West Africa Review (2000)

ISSN: 1525-4488

MONUMENTALITY, SCRIPTOCENTRISM AND OTHER MISMEASURES OF MAN

Oyekan Owomoyela

Africans unquestionably participated in the Trans-Atlantic Slave Trade as procurers for the European slave buyers. They saw the activity as a commercial venture. It fitted in snugly with the long-standing practice of enslaving war captives and sometimes putting them to death. Selling the captives was, to the captors, a more sensible (because more profitable) and certainly more humane alternative to putting them to death. The simplistic comments about who sold whom into slavery and what level of guilt there should be ignores several facts. Who wound up as a slave was often a matter of fortune or chance, inasmuch as the captor could as easily have been the captive if the fortunes of the military engagement had been different. If de Souza (of Ouida), who wound up rich from his slaving activities, could himself have avoided being enslaved (because he was white) his children fathered with African women could easily have been enslaved. The African American descendant of slaves who accuses Africans of being descendants of the people who sold him could, had chance been different, have been the African being accused by an African American of being a descendant of an African slaver.

The comments and accusations also ignore the reality that the trans-Atlantic slave trade would have taken its course with or without the participation of Africans as suppliers. The history of European activities around the world, especially in the Americans, indicates that they would have done whatever it took to procure slaves. The collaboration of Africans made their tasks easier, admittedly, but they would have blasted their way into the interior and laid waste the land in order to get at their quarry.

It is disingenuous to suggest that the Africans who sold other Africans into slavery "knew what they were doing," that they knew the conditions in which slaves were held in the forts, that they knew the conditions in which they were transported across the ocean, or that they knew their fate in the new world. The forts were well defended and out of bounds for all but those who worked there. The entrance and exit were doors of no return. If the condition or fate of the slaves were generally known, what would account for the stories one hears (and celebrated in works like Maryse Conde's SEGU and to a lesser extent in Buchi Emecheta's THE FAMILY) about men who volunteered to go into slavery because the women they loved had been sold into slavery?

Ghana's current campaign to rewrite history in order to relieve the Europeans of the onus of initiating and fueling the slave trade and transfer it to Africans is disturbing. It may be satisfying to African Americans in search of mea culpas from someone, anyone, since it is not forthcoming from Europe or white America, and it is certainly gratifying to the white world that wants us to believe that Africans, not Europeans, bear the blame for Africa's woes, past and present. But it does nothing to bridge the chasm in the African world.

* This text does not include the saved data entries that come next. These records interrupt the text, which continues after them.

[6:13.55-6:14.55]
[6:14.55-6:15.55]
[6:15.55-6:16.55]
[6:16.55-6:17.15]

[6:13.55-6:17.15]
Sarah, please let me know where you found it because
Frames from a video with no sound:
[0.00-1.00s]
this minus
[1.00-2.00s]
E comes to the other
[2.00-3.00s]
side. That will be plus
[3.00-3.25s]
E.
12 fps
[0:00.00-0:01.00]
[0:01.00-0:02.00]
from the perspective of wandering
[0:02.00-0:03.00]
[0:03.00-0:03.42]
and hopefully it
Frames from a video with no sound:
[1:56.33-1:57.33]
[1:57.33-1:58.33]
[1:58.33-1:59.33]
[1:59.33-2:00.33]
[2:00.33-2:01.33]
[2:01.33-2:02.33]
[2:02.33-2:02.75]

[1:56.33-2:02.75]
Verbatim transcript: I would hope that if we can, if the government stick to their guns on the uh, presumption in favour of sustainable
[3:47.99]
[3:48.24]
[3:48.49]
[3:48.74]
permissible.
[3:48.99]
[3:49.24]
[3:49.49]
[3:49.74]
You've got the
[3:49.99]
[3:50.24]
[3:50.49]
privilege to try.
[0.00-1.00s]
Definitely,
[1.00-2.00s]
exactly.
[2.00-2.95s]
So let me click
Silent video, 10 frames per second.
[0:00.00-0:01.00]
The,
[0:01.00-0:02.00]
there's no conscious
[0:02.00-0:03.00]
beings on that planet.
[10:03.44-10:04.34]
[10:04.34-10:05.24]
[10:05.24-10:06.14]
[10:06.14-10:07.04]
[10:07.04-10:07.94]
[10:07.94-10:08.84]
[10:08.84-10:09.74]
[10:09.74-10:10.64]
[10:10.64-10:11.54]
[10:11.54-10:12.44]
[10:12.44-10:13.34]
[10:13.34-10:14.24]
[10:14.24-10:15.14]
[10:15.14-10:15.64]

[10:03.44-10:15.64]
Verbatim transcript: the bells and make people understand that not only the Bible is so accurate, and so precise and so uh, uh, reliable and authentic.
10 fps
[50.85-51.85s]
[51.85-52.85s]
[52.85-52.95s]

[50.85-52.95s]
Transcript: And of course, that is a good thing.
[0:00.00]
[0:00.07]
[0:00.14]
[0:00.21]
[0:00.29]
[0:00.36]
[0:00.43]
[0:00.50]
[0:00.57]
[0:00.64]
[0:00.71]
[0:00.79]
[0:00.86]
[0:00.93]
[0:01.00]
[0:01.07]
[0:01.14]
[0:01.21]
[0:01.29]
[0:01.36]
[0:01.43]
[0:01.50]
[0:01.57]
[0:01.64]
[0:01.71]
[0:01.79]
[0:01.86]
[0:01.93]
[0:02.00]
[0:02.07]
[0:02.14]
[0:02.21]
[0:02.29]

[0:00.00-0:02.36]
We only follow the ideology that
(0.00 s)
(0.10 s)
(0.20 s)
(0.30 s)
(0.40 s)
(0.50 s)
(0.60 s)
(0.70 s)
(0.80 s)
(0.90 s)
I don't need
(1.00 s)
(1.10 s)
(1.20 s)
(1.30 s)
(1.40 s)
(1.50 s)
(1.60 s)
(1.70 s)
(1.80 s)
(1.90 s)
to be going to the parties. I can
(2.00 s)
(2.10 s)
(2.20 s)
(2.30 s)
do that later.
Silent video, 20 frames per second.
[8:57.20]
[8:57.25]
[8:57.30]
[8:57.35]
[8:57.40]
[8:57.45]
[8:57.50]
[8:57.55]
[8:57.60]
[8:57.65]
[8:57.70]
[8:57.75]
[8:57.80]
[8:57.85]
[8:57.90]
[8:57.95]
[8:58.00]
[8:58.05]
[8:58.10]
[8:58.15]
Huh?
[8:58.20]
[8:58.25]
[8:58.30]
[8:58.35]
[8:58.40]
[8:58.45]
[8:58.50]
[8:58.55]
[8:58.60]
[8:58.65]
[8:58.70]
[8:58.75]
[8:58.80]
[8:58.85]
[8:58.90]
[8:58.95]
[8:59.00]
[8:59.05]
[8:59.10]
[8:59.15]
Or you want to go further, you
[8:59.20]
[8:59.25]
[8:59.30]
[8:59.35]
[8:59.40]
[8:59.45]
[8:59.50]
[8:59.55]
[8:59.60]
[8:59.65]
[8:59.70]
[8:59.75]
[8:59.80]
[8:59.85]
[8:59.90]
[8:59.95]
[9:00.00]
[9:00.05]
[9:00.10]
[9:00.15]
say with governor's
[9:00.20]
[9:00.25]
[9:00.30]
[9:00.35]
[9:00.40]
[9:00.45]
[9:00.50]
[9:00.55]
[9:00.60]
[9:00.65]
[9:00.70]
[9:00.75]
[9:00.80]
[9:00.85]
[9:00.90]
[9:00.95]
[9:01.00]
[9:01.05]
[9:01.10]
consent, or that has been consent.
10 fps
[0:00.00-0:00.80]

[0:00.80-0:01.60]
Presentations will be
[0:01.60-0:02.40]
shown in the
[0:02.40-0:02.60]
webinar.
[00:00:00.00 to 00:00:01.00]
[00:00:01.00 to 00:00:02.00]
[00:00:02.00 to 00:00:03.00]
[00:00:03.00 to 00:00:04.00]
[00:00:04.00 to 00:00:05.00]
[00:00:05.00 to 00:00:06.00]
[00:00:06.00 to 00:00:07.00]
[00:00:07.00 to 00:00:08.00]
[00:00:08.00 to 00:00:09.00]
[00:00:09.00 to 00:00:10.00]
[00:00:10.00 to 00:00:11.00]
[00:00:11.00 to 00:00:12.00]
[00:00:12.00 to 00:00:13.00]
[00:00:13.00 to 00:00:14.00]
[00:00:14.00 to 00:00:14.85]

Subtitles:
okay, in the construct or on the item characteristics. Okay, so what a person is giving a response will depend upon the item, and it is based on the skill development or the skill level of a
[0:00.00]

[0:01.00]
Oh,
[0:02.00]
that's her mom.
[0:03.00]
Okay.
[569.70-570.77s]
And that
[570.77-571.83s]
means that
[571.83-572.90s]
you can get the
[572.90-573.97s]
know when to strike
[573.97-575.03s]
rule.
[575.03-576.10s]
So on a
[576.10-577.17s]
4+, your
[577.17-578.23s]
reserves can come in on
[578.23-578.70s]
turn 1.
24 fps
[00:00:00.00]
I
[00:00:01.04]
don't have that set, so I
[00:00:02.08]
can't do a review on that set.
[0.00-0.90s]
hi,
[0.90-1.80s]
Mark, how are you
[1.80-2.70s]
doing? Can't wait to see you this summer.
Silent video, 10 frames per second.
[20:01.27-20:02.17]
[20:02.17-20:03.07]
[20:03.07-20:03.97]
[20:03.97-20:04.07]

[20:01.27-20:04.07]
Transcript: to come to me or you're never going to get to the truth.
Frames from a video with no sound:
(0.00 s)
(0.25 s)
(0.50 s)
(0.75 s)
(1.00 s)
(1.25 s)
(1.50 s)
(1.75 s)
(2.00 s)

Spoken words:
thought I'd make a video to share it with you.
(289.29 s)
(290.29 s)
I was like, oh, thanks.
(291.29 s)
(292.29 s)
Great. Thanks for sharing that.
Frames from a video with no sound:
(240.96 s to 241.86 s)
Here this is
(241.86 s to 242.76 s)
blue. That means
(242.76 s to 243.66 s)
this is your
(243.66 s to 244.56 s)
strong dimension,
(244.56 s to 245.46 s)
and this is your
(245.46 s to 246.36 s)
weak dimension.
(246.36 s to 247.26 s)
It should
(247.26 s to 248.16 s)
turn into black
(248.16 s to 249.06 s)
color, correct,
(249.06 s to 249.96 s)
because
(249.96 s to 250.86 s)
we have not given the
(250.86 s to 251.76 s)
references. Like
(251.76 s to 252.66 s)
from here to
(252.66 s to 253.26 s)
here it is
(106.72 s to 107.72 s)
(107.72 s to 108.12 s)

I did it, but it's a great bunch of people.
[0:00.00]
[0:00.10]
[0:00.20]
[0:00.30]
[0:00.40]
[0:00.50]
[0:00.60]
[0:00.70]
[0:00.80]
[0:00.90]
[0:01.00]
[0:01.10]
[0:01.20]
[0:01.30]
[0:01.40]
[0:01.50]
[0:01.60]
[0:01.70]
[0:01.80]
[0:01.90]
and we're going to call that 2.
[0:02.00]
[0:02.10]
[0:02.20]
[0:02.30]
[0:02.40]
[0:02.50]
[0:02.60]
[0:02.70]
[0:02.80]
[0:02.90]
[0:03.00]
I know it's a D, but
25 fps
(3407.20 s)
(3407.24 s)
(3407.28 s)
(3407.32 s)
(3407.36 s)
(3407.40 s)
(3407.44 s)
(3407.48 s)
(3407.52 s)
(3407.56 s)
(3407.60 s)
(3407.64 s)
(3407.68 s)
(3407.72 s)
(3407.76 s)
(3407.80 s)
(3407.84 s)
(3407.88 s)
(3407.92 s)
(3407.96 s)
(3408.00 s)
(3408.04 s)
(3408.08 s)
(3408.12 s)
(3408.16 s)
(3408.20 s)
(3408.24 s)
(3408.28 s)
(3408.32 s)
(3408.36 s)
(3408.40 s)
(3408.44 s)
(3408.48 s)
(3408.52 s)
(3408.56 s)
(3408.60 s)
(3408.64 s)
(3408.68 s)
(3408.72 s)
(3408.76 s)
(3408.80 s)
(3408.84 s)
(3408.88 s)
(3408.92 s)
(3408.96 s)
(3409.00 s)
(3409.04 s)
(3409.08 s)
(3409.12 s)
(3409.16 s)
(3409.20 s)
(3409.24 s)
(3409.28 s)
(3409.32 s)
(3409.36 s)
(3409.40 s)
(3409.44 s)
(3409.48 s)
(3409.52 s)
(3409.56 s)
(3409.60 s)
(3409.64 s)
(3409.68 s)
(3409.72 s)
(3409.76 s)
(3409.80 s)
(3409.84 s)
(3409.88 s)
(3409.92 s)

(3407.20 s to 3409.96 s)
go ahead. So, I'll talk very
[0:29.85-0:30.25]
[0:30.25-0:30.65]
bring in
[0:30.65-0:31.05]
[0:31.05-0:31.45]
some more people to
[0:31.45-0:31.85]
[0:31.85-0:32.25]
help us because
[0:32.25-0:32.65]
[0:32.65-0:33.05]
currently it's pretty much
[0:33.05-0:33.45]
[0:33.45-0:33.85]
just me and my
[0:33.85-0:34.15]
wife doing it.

The last segment of Gates's WONDERS emphasizes one of his conflicting preoccupations in the series: the obsession with claiming humanity for the black man on the white man's terms, at the same time as he is savaging Africans for slavery and other forms of barbarity. Black Africans built huge monuments (pyramids and stone cities); black Africans wrote books; therefore, they have a claim to humanity. Gates has told us (in LOOSE CANONS) that writing makes the man, that those slave autobiographies and other early African American writing were African Americans' way of writing themselves into history.

We can't forget, though, Michael Adas's testimony to the nimbleness with which Europeans can revise their standards of humanity when the standing ones that favor them are challenged. The technology standard on which they based their superiority to all others failed when they came face to face with the Taj Mahal, the Great Wall of China, and formidable Chinese junks, so, enter Christianity.

My point is, scouring the continent for monuments and evidence of writing so we can prove our humanity is misguided. It is a manifestation of the extent to which we continue to dance to the European's tune. Even if circumstances force us into compromises we should still keep our senses alert; we should know what we are doing and why. Remember the proverb, Bi a ba nsunkun, a maa riran (One may be crying, but one can still see, or should still be able to see)?

Skip Gates's highly personal progress through Africa, and those unfortunate snide asides, demonstrate one thing: Africa has always been a thing to exploit. As Gates's series shows, Africans are also in on the exploitation, and we do it in a variety of ways: commercializing sensationalized versions of Africanity—music, dancing, literature, chieftaincy titles, and so forth. "The Wonders of the African World" is really no wonder, and not news.